━━━━━ Supplied data ━━━━━

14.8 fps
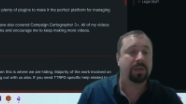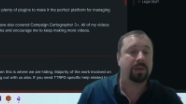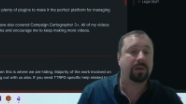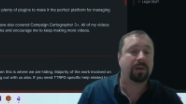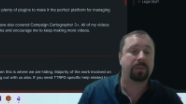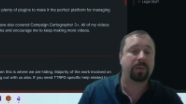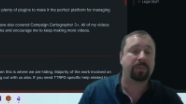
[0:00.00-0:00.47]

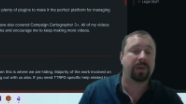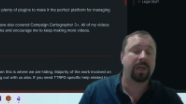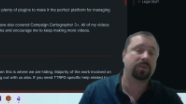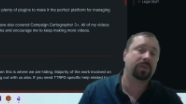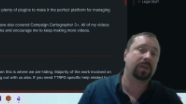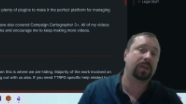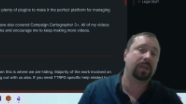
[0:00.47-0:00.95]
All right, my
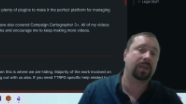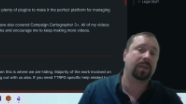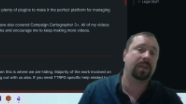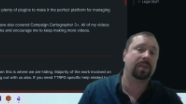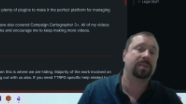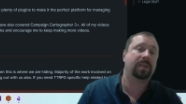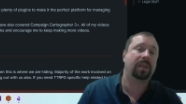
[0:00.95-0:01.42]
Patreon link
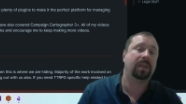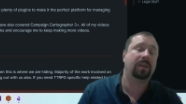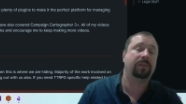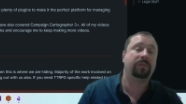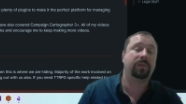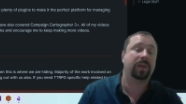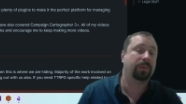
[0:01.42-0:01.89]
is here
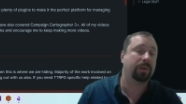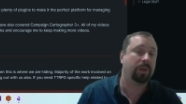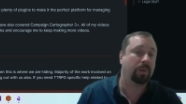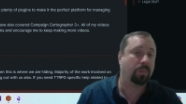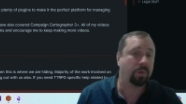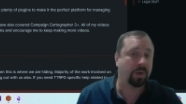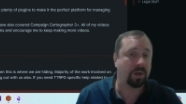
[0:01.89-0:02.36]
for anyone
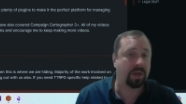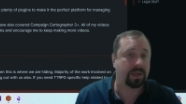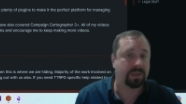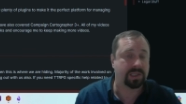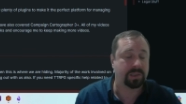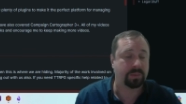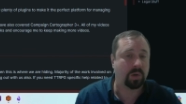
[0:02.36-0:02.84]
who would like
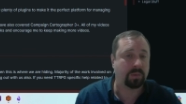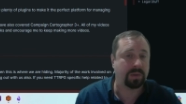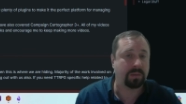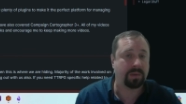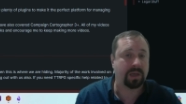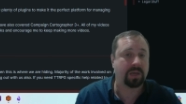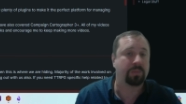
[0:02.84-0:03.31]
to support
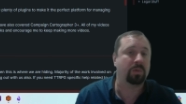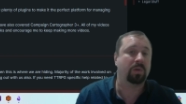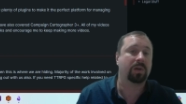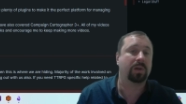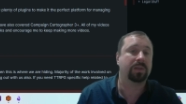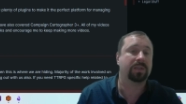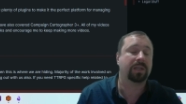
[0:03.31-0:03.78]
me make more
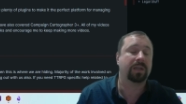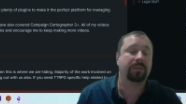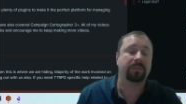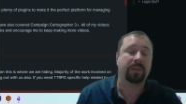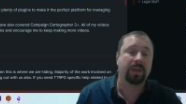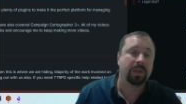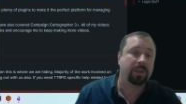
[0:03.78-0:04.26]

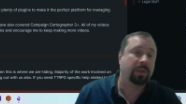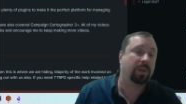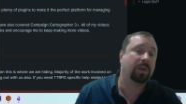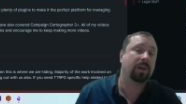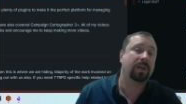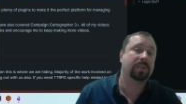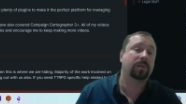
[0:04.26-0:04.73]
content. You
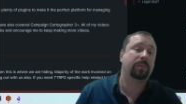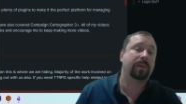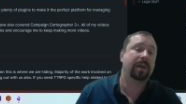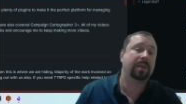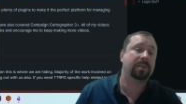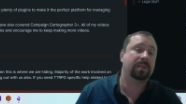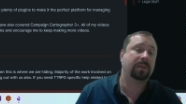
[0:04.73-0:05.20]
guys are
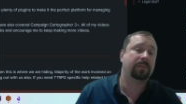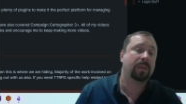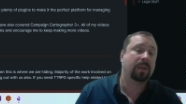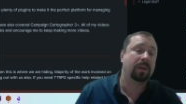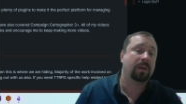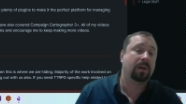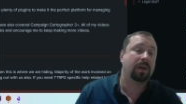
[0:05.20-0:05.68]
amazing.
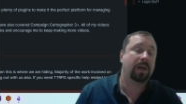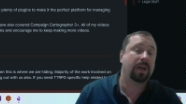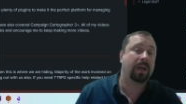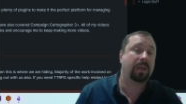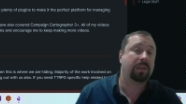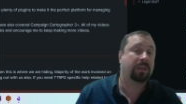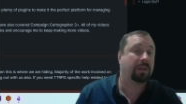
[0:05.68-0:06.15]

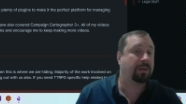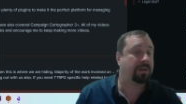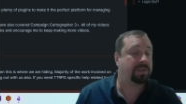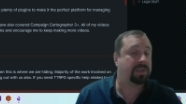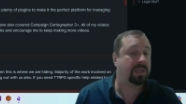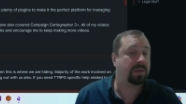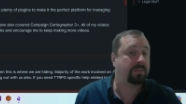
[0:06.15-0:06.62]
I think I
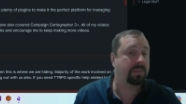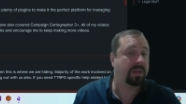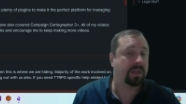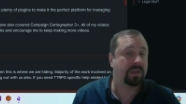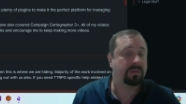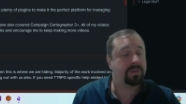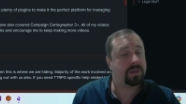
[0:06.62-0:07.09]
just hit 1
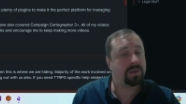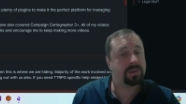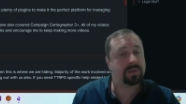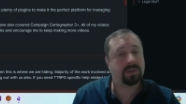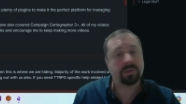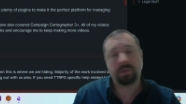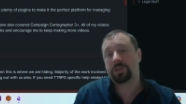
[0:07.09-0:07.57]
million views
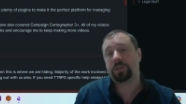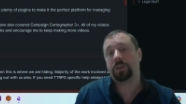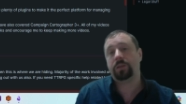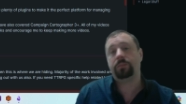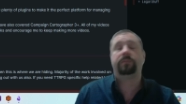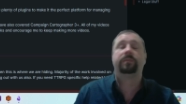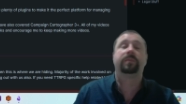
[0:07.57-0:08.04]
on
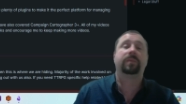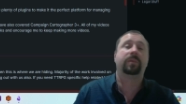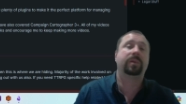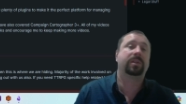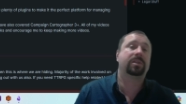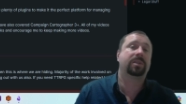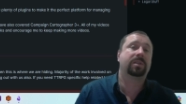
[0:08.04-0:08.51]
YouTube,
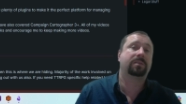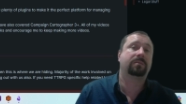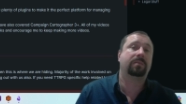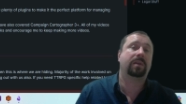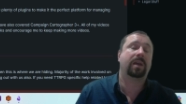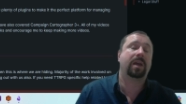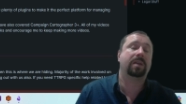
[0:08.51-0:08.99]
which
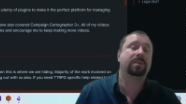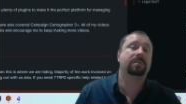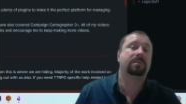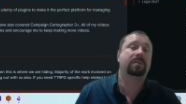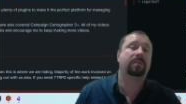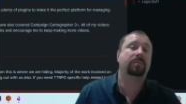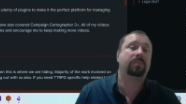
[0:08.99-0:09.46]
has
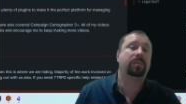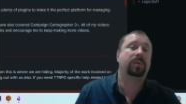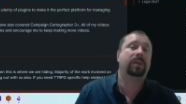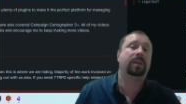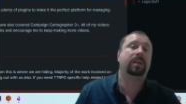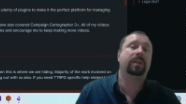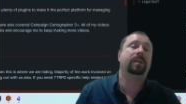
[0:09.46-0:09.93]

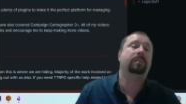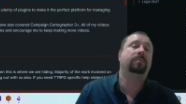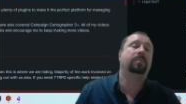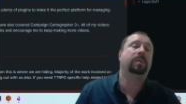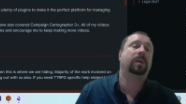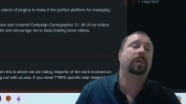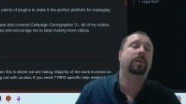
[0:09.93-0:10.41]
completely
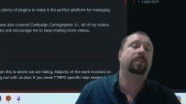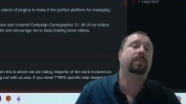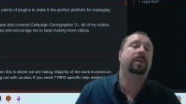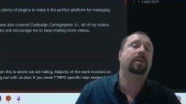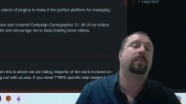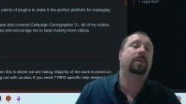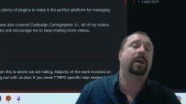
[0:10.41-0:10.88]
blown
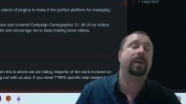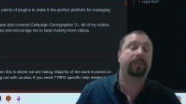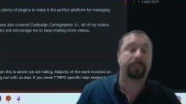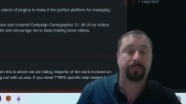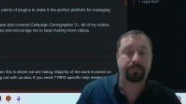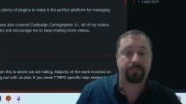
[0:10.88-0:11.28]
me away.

━━━━━

:: Work instructions ::
Your copy of the records must match them exactly, except that no pictures appear in it.

:: Solution for this exercise ::
14.8 fps
[0:00.00-0:00.47]

[0:00.47-0:00.95]
All right, my
[0:00.95-0:01.42]
Patreon link
[0:01.42-0:01.89]
is here
[0:01.89-0:02.36]
for anyone
[0:02.36-0:02.84]
who would like
[0:02.84-0:03.31]
to support
[0:03.31-0:03.78]
me make more
[0:03.78-0:04.26]

[0:04.26-0:04.73]
content. You
[0:04.73-0:05.20]
guys are
[0:05.20-0:05.68]
amazing.
[0:05.68-0:06.15]

[0:06.15-0:06.62]
I think I
[0:06.62-0:07.09]
just hit 1
[0:07.09-0:07.57]
million views
[0:07.57-0:08.04]
on
[0:08.04-0:08.51]
YouTube,
[0:08.51-0:08.99]
which
[0:08.99-0:09.46]
has
[0:09.46-0:09.93]

[0:09.93-0:10.41]
completely
[0:10.41-0:10.88]
blown
[0:10.88-0:11.28]
me away.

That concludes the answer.